═════ EXTRACTED INFORMATION ═════

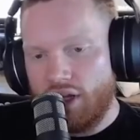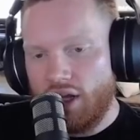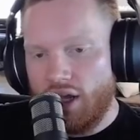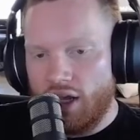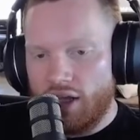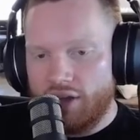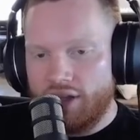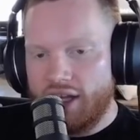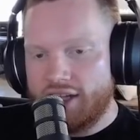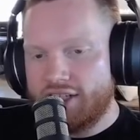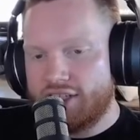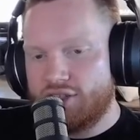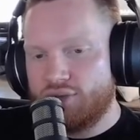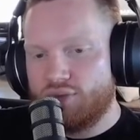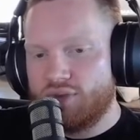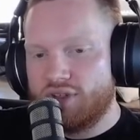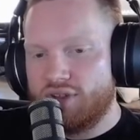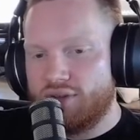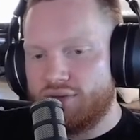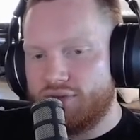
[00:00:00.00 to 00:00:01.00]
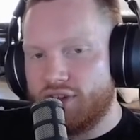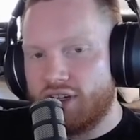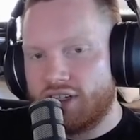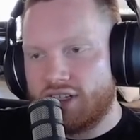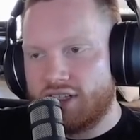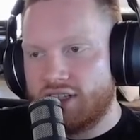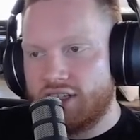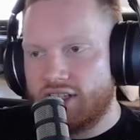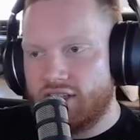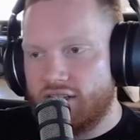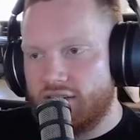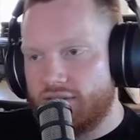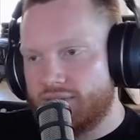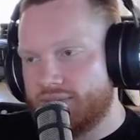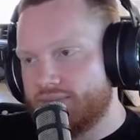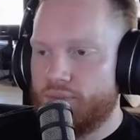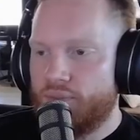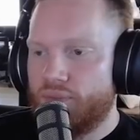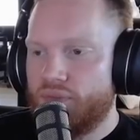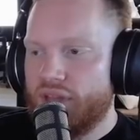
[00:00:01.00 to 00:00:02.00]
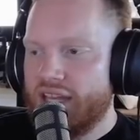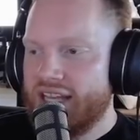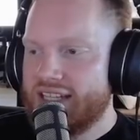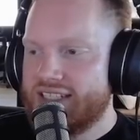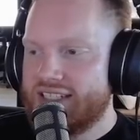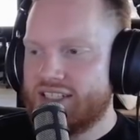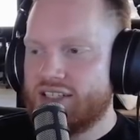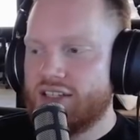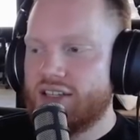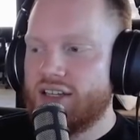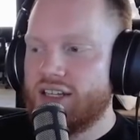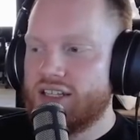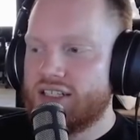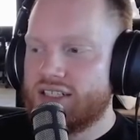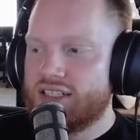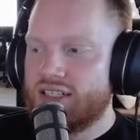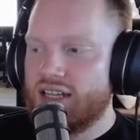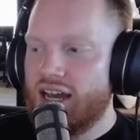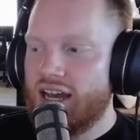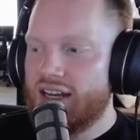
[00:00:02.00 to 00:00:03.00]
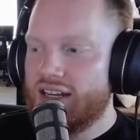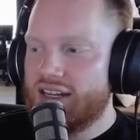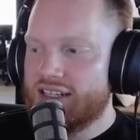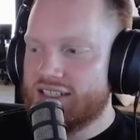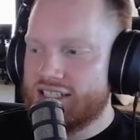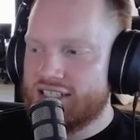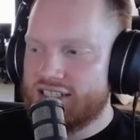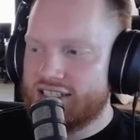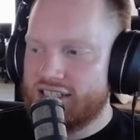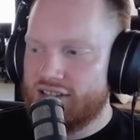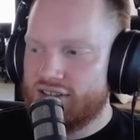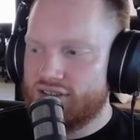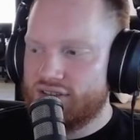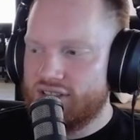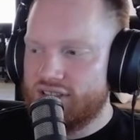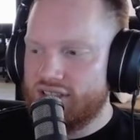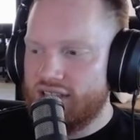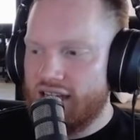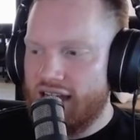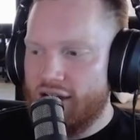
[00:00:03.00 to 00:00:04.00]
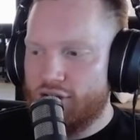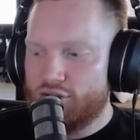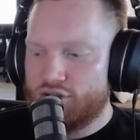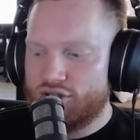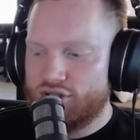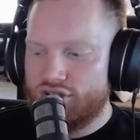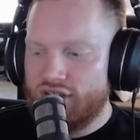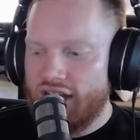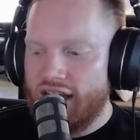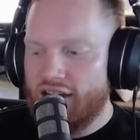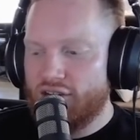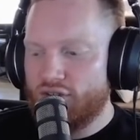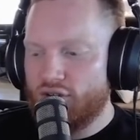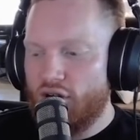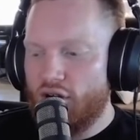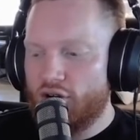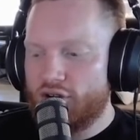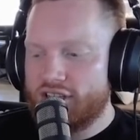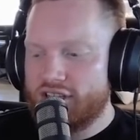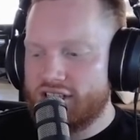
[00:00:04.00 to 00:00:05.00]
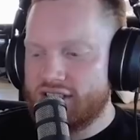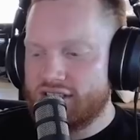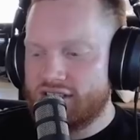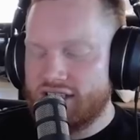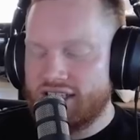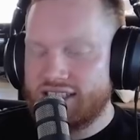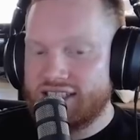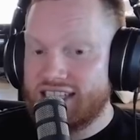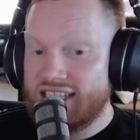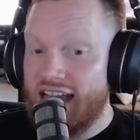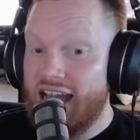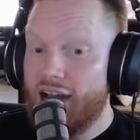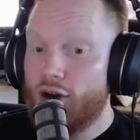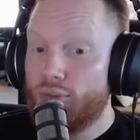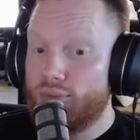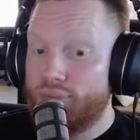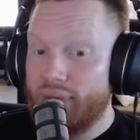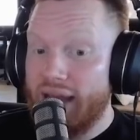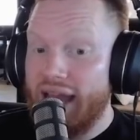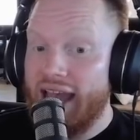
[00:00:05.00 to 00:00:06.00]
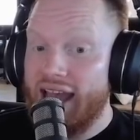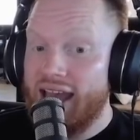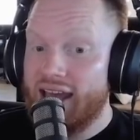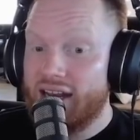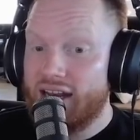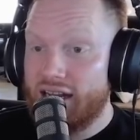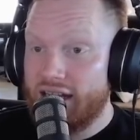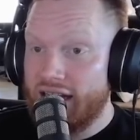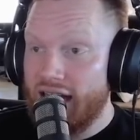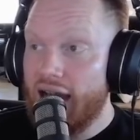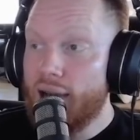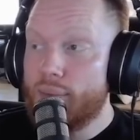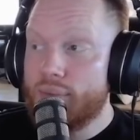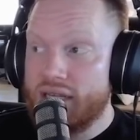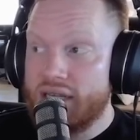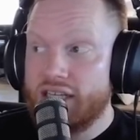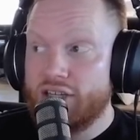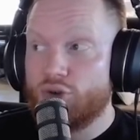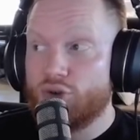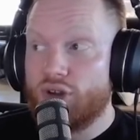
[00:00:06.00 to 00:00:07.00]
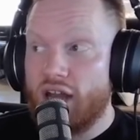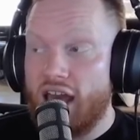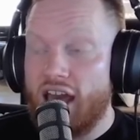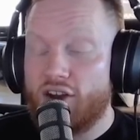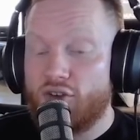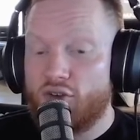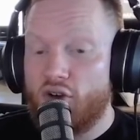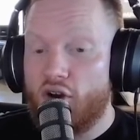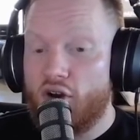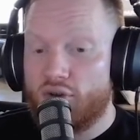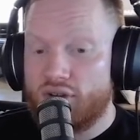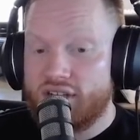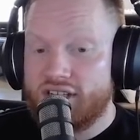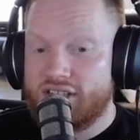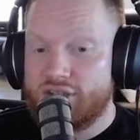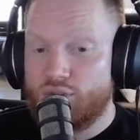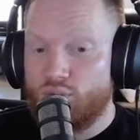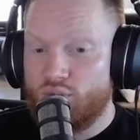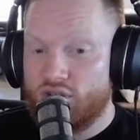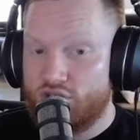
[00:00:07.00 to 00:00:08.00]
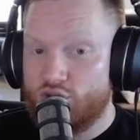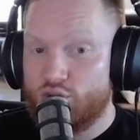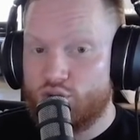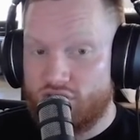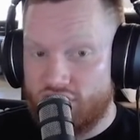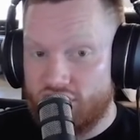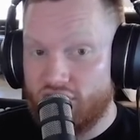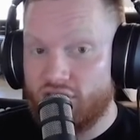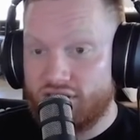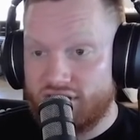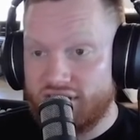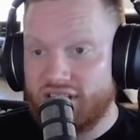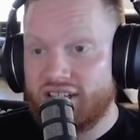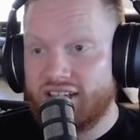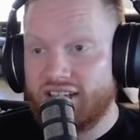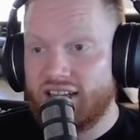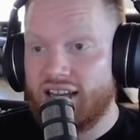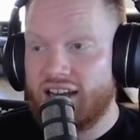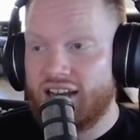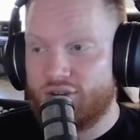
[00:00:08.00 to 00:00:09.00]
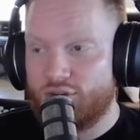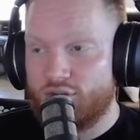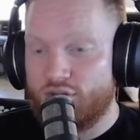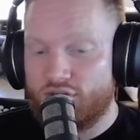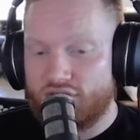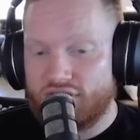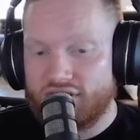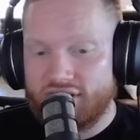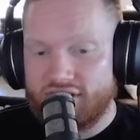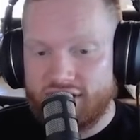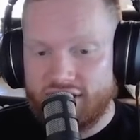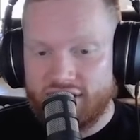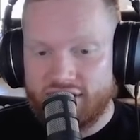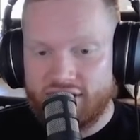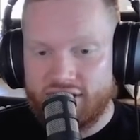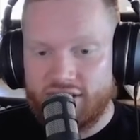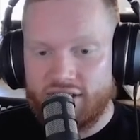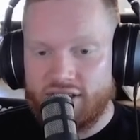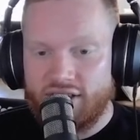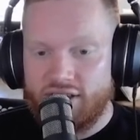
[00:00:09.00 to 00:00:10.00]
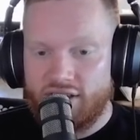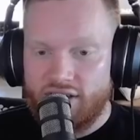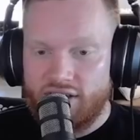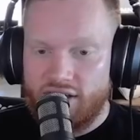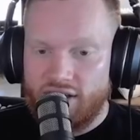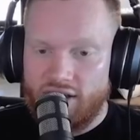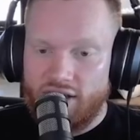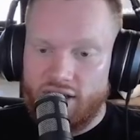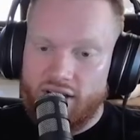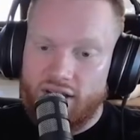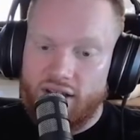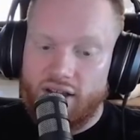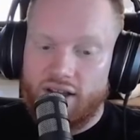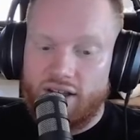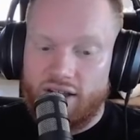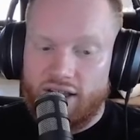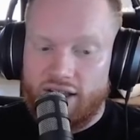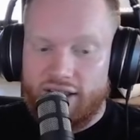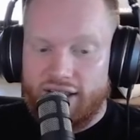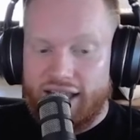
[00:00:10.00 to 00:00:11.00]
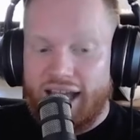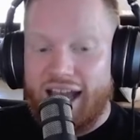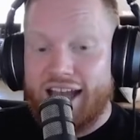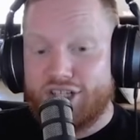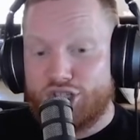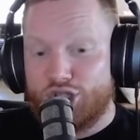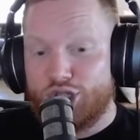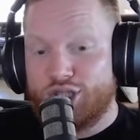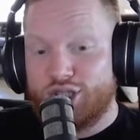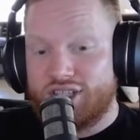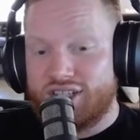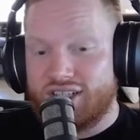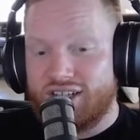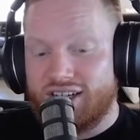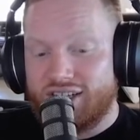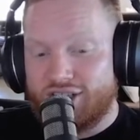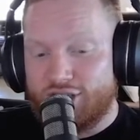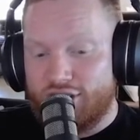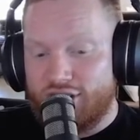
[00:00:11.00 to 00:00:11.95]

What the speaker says: That's the real fucking thing. It's not necessarily how good Adderall is. It's how bad not being on Adderall is once you start taking Adderall consistently. That shit sucks.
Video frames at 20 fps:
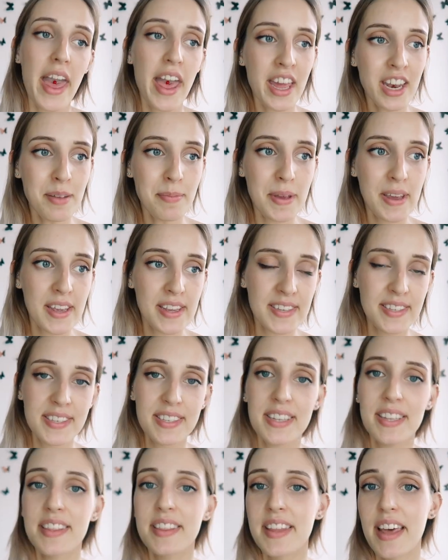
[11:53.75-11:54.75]
animes
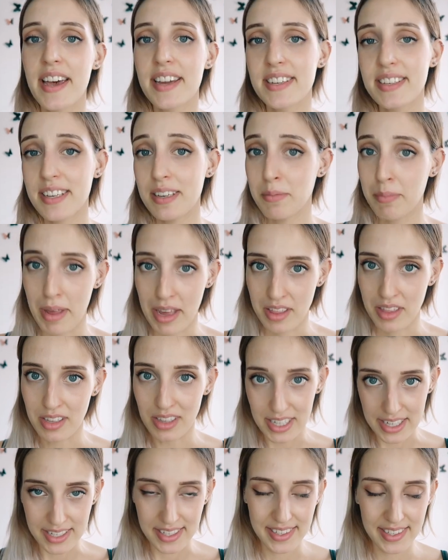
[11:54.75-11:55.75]
that didn't make
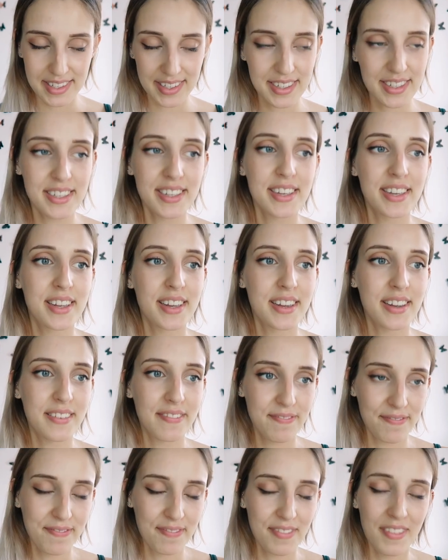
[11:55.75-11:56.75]
the list.
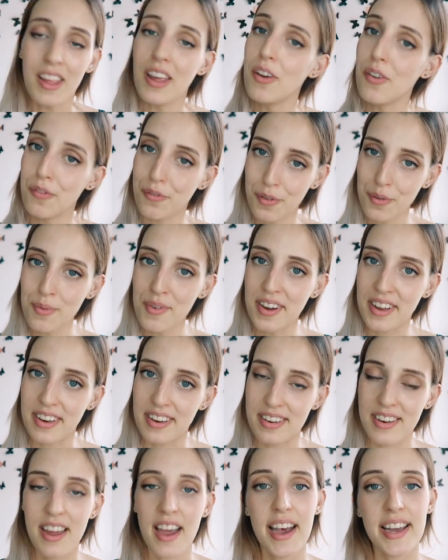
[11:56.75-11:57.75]
For
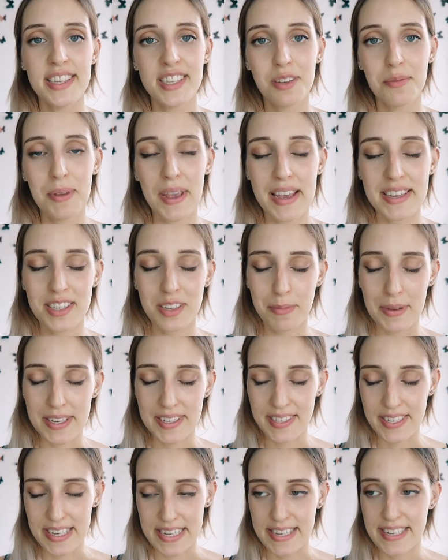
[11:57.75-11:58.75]
one, Asobi
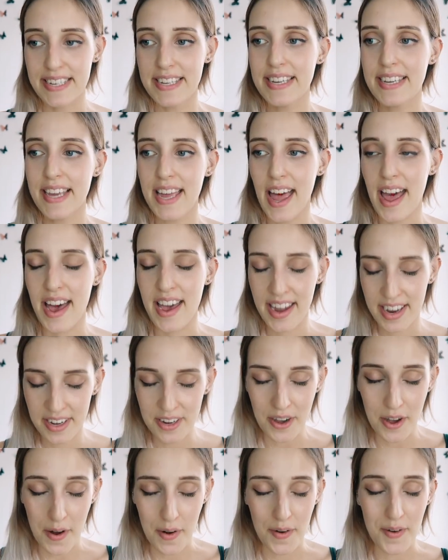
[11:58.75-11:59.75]
Asobase. I
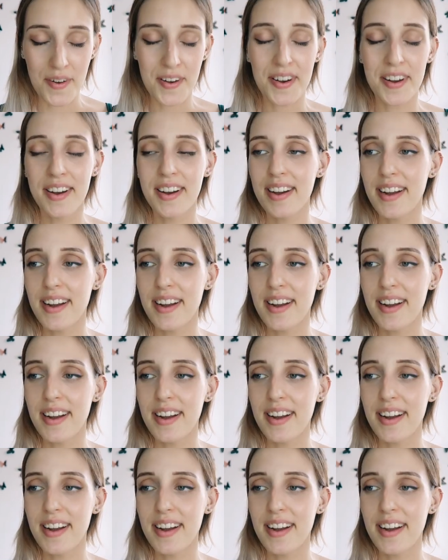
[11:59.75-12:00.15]
know,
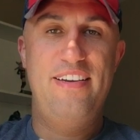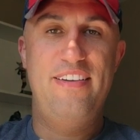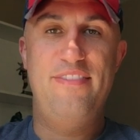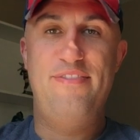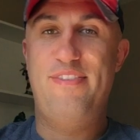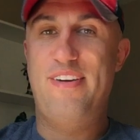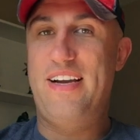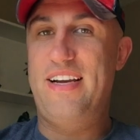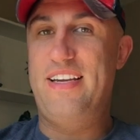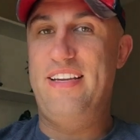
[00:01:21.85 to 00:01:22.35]

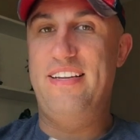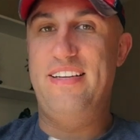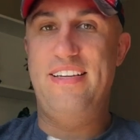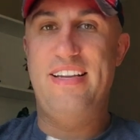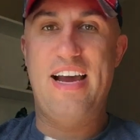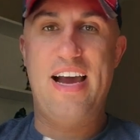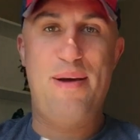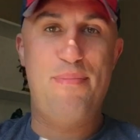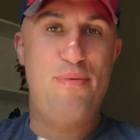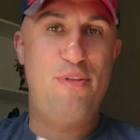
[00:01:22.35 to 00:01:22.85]
find the
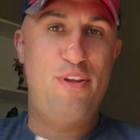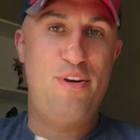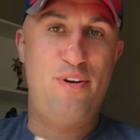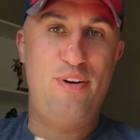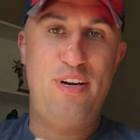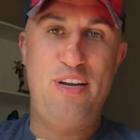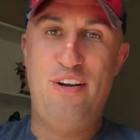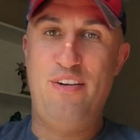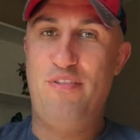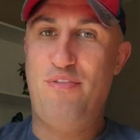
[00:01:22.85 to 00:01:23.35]
top
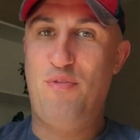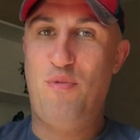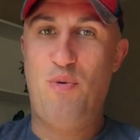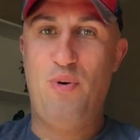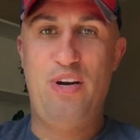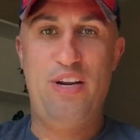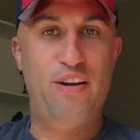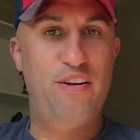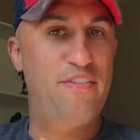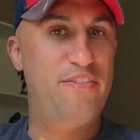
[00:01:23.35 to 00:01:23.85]
30 or
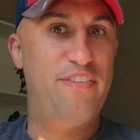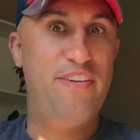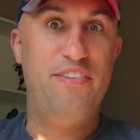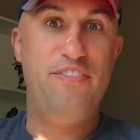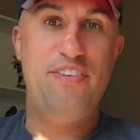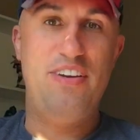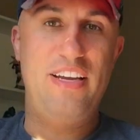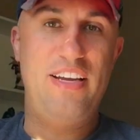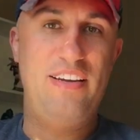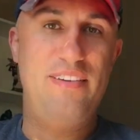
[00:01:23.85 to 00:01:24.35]
40 or
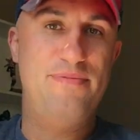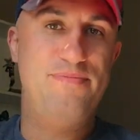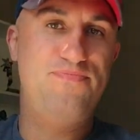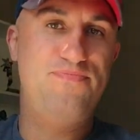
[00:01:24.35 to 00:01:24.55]
50.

═════

▶ **WORK TO BE COMPLETED**:
When you reach the line that has "[00:00:05.00 to 00:00:06.00]" in the data above, start repeating lines exactly, and stop after the line that has "[00:00:11.00 to 00:00:11.95]"; pictures stay out.

▶ **OUTPUT OF THE TASK**:
[00:00:05.00 to 00:00:06.00]
[00:00:06.00 to 00:00:07.00]
[00:00:07.00 to 00:00:08.00]
[00:00:08.00 to 00:00:09.00]
[00:00:09.00 to 00:00:10.00]
[00:00:10.00 to 00:00:11.00]
[00:00:11.00 to 00:00:11.95]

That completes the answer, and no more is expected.